Doch Improvisation im Klavierunterricht bedeutet etwas ganz anderes.

Sie beginnt nicht mit einer komplizierten Melodie und auch nicht mit der Frage: Was soll ich jetzt spielen? Sie beginnt viel früher – beim Hören.

Wie klingt ein einzelner Ton?
Ist er hell oder dunkel, weich oder kräftig, kurz oder lang?
Was passiert, wenn ich ihn wiederhole? Was verändert sich, wenn ich einen zweiten Ton dazu nehme?

Aus einem Ton werden zwei. Aus zwei werden drei Klänge. Vielleicht entsteht daraus eine kleine Bewegung, ein Rhythmus oder eine einfache Melodie. Und plötzlich ist da Musik, die vorher noch nicht existiert hat.

Der eigene musikalische Weg

Dabei geht es nicht darum, möglichst schnell „gut zu improvisieren“. Es geht darum, sich selbst zu erlauben, auszuprobieren.

Ein falscher Ton ist kein Scheitern. Er ist zunächst einmal eine Entdeckung.

Was passiert, wenn ich ihn stehen lasse?
Wenn ich ihn wiederhole?
Wenn ich einen anderen Ton daneben setze?
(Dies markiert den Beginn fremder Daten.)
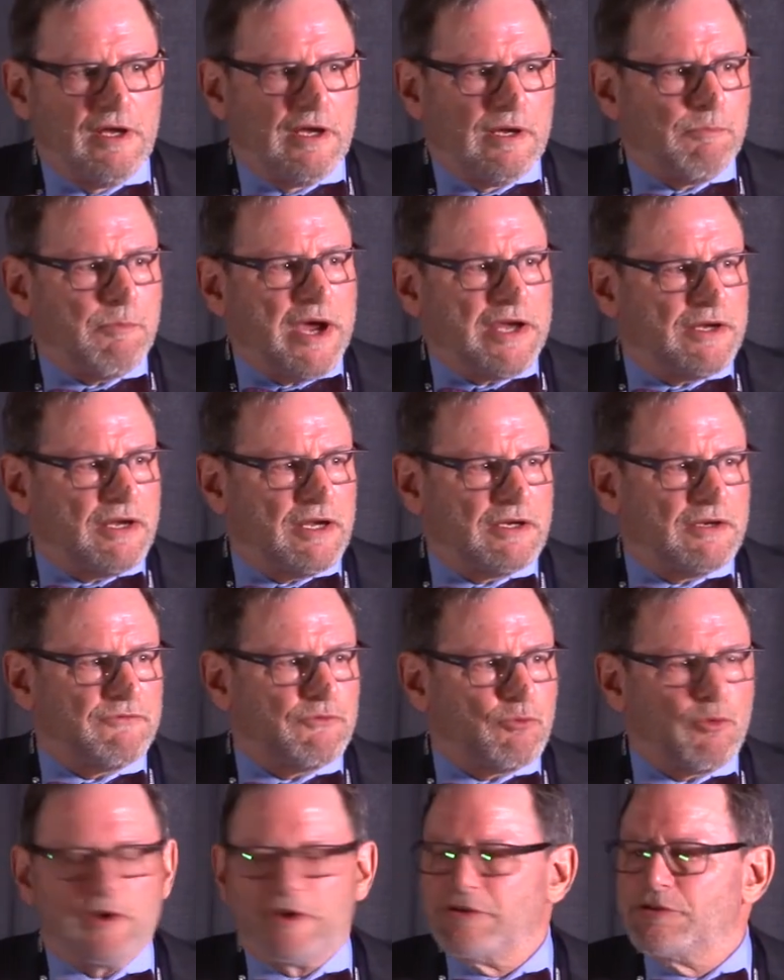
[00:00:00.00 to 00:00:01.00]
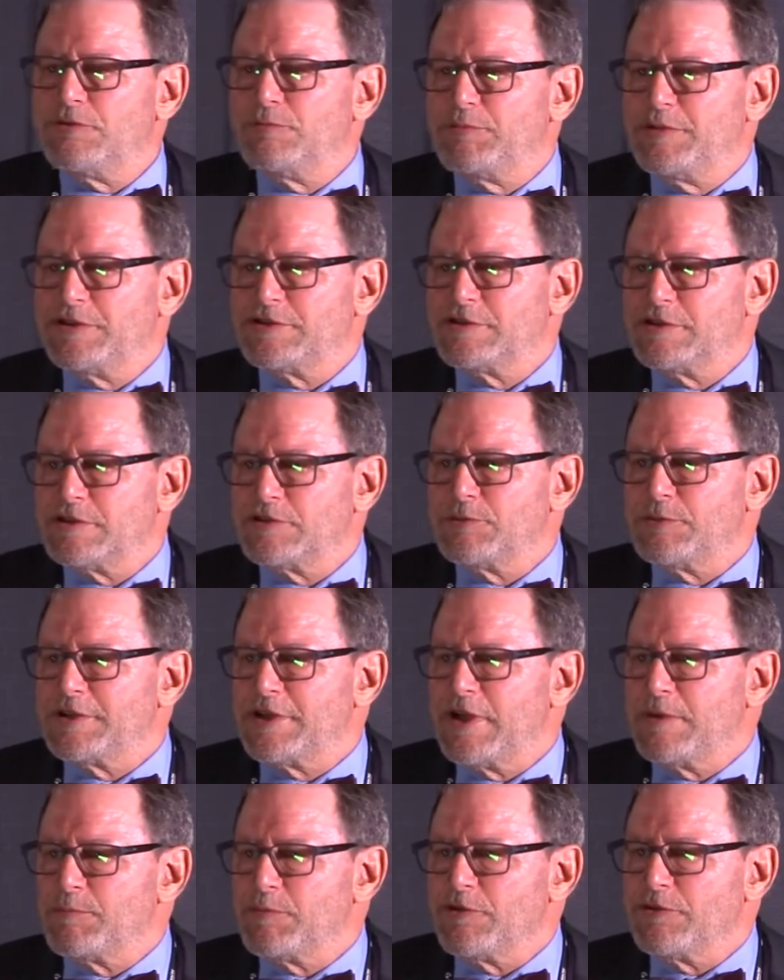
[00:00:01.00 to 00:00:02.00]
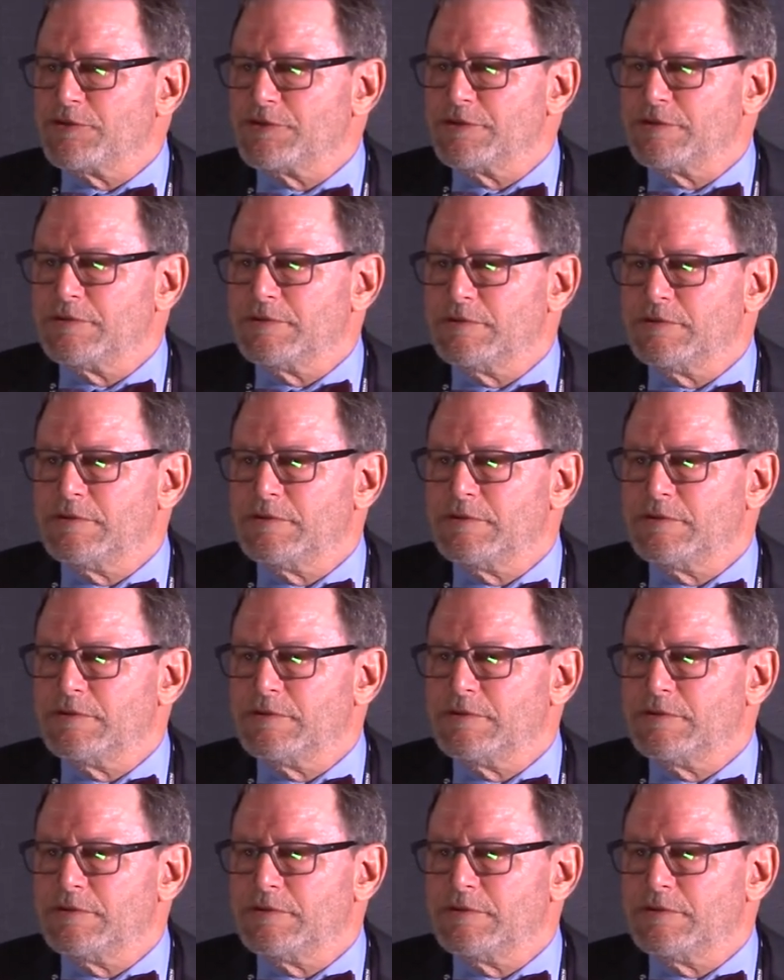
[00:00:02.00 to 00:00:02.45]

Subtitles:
Might not even want to do business with that person.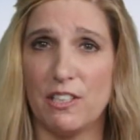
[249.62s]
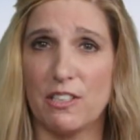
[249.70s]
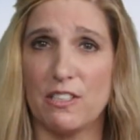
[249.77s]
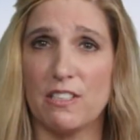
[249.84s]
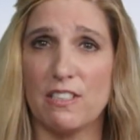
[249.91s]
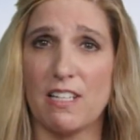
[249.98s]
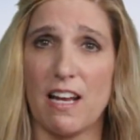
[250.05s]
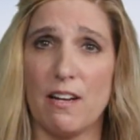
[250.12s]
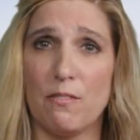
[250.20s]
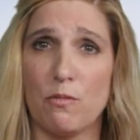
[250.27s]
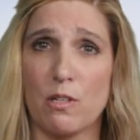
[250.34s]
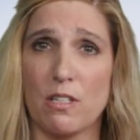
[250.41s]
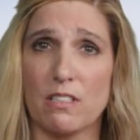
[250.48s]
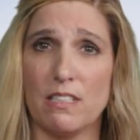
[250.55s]
years, I've
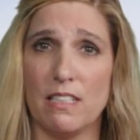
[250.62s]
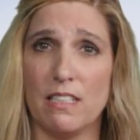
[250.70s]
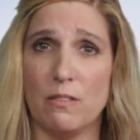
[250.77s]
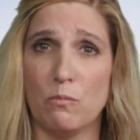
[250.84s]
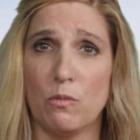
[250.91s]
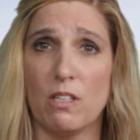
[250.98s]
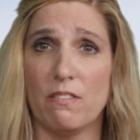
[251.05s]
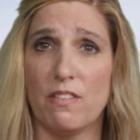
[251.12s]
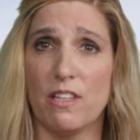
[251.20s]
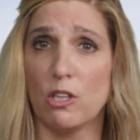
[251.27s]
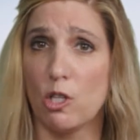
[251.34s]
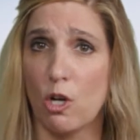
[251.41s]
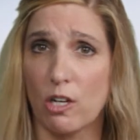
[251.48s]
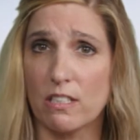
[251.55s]
worked in one of the
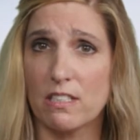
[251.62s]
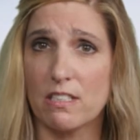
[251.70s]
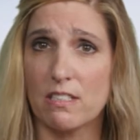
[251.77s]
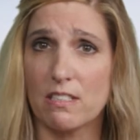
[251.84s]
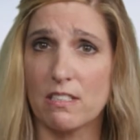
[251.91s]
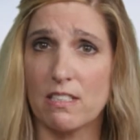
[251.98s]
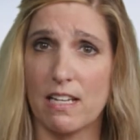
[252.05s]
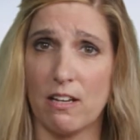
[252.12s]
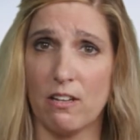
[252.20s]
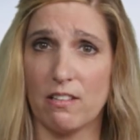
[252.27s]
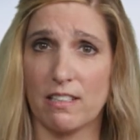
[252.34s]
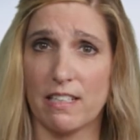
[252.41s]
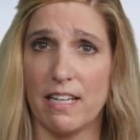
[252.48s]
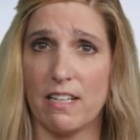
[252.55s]
largest
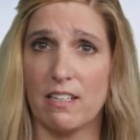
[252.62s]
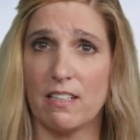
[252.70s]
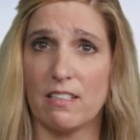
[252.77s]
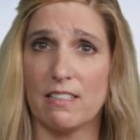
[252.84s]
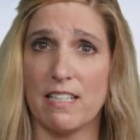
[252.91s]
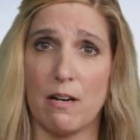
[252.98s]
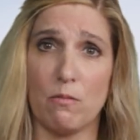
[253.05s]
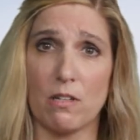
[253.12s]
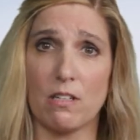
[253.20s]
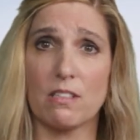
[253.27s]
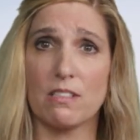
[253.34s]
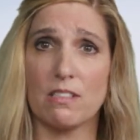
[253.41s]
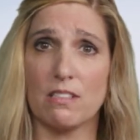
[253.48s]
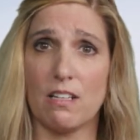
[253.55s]
healthcare
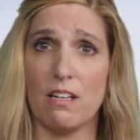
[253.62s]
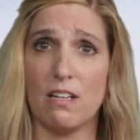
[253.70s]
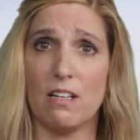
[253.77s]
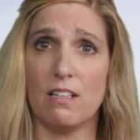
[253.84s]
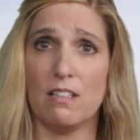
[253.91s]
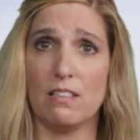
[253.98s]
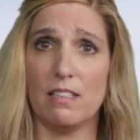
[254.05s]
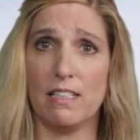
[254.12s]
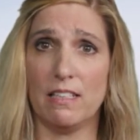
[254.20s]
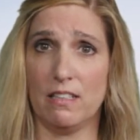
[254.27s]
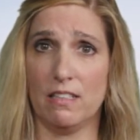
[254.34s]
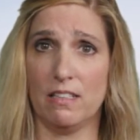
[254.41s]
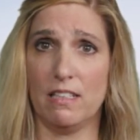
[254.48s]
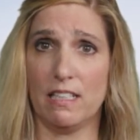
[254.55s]
networks uh,
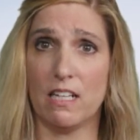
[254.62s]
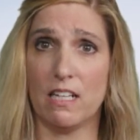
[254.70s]
in theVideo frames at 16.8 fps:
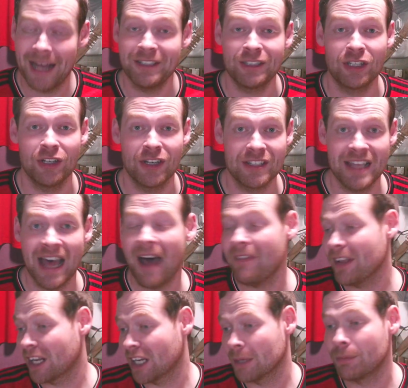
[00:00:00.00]
as good as that, they're
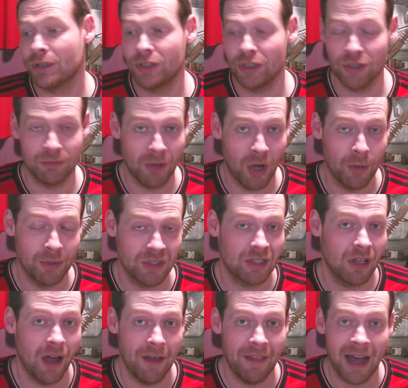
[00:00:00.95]
going to produce moments
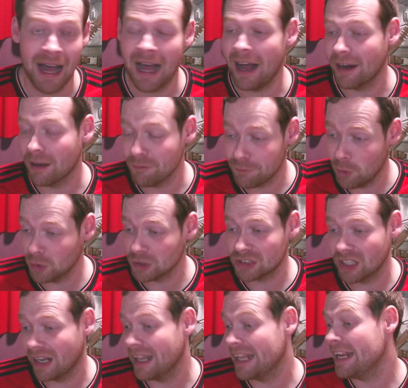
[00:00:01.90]
like that. And
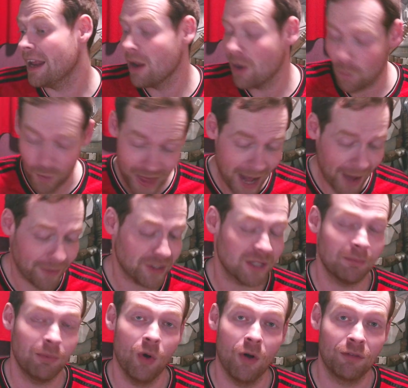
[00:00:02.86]
unfortunately, without the
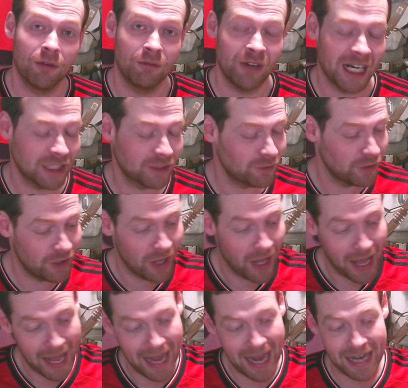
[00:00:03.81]
support from Rashford,
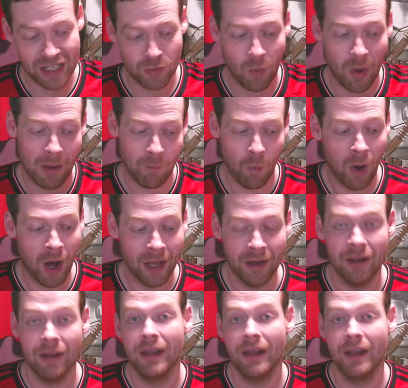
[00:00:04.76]
it's 1-1.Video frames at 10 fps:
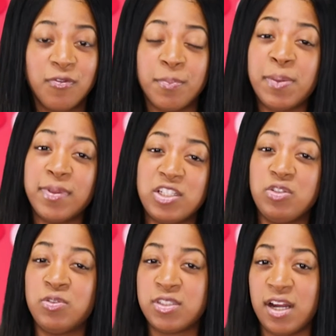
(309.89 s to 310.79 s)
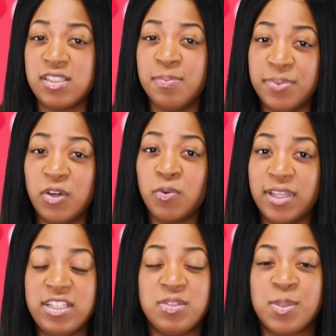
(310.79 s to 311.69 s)
from people that you start to build
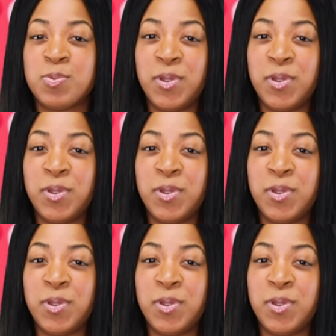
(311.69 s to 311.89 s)
relationshipsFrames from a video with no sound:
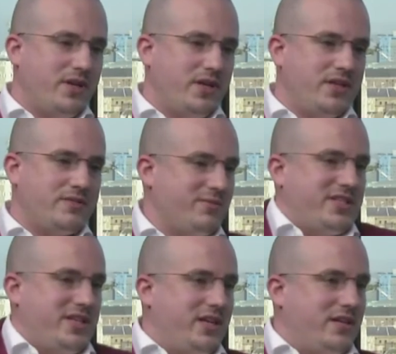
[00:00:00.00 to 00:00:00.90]
is we're
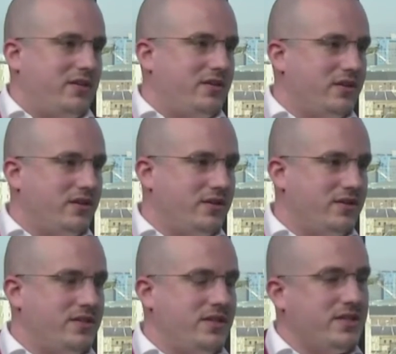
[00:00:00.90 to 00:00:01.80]
seeing
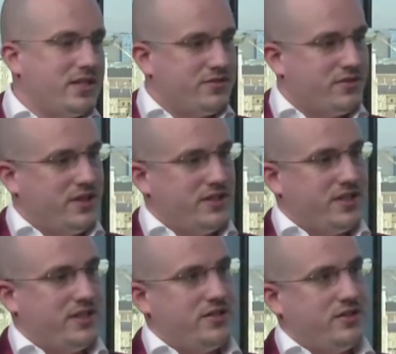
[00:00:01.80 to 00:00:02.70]
the
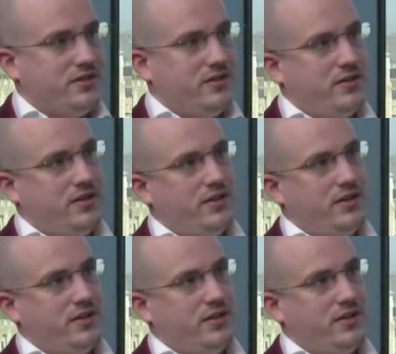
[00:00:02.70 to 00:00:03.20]
decentralization,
So entsteht nach und nach eine andere Beziehung zum eigenen Musizieren. Man wartet nicht mehr darauf, dass jemand sagt, was richtig ist. Man hört, entscheidet, verändert und gestaltet selbst.

Das stärkt etwas, das weit über das Klavierspielen hinausgeht: Selbstwirksamkeit.

Ich kann etwas ausprobieren – und ich kann erleben, dass daraus etwas Eigenes entsteht.

Musik als Ausdruck des eigenen Inneren

Und dann geschieht noch etwas Besonderes.

Wenn wir improvisieren, spielen wir nicht nur Töne. Wir zeigen etwas von uns selbst.

Wir müssen nicht erklären, was in uns vorgeht. Unsere Musik kann es ausdrücken.

Manchmal klingt eine Improvisation ruhig und weit. Manchmal kraftvoll, verspielt oder traurig. Manchmal überrascht sie uns sogar selbst. Denn wenn wir nicht mehr versuchen, etwas Vorgegebenes richtig wiederzugeben, sondern aus dem Moment heraus spielen, kann etwas sehr Persönliches hörbar werden.

Wer bin ich, wenn ich nichts richtig machen muss?
Was möchte durch mich hindurch klingen?
Was ist meine eigene musikalische Sprache?

Improvisation kann zu einer Begegnung mit dem eigenen Inneren werden.

Wir zeigen uns – vielleicht zunächst nur einen kleinen Teil von uns, später immer mehr. Und genau darin liegt etwas zutiefst Persönliches: Musik wird zu einem Ausdruck dessen, wer wir wirklich sind.

Ein Raum, in dem Fehler erlaubt sind

Gerade Erwachsene bringen häufig eine lange Erfahrung mit Lernen, Leistung und Bewertung mit. „Ich kann das nicht.“ „Das klingt bestimmt falsch.“ „Ich bin nicht kreativ.“

Improvisation kann helfen, diese inneren Sätze langsam loszulassen.

Denn hier gibt es nicht nur eine richtige Lösung. Es gibt Möglichkeiten.

Der Unterricht wird dadurch zu einem geschützten Raum, in dem man sich ausprobieren darf. Man darf suchen, staunen, lachen, überrascht sein und auch einmal etwas spielen, das zunächst ganz anders klingt als erwartet.

Und manchmal entsteht gerade aus diesem vermeintlichen Fehler etwas besonders Schönes.

Vom Hören zum Gestalten

Deshalb beginnt meine Arbeit mit Improvisation ganz bewusst beim Hören.

Ein Ton.
Dann zwei.
Drei Klänge.
Eine kleine Melodie.
Ein Rhythmus.
Eine Antwort auf das, was gerade gespielt wurde.

Schritt für Schritt entsteht daraus musikalische Sprache.

Improvisation bedeutet dann nicht mehr, dass man „einfach irgendetwas aus dem Stegreif spielen“ muss.

Sie bedeutet:

Ich höre. Ich fühle. Ich entscheide. Ich gestalte. Ich drücke mich aus.

Und vielleicht ist genau das der schönste Teil des Musizierens: nicht immer schon zu wissen, was am Ende herauskommt.

Denn Musik kann ein Ort sein, an dem wir uns selbst begegnen – neugierig, lebendig und ohne Angst vor dem nächsten Ton.

Ein Ort, an dem wir nicht nur Musik machen, sondern ein Stück von uns selbst hörbar werden lassen.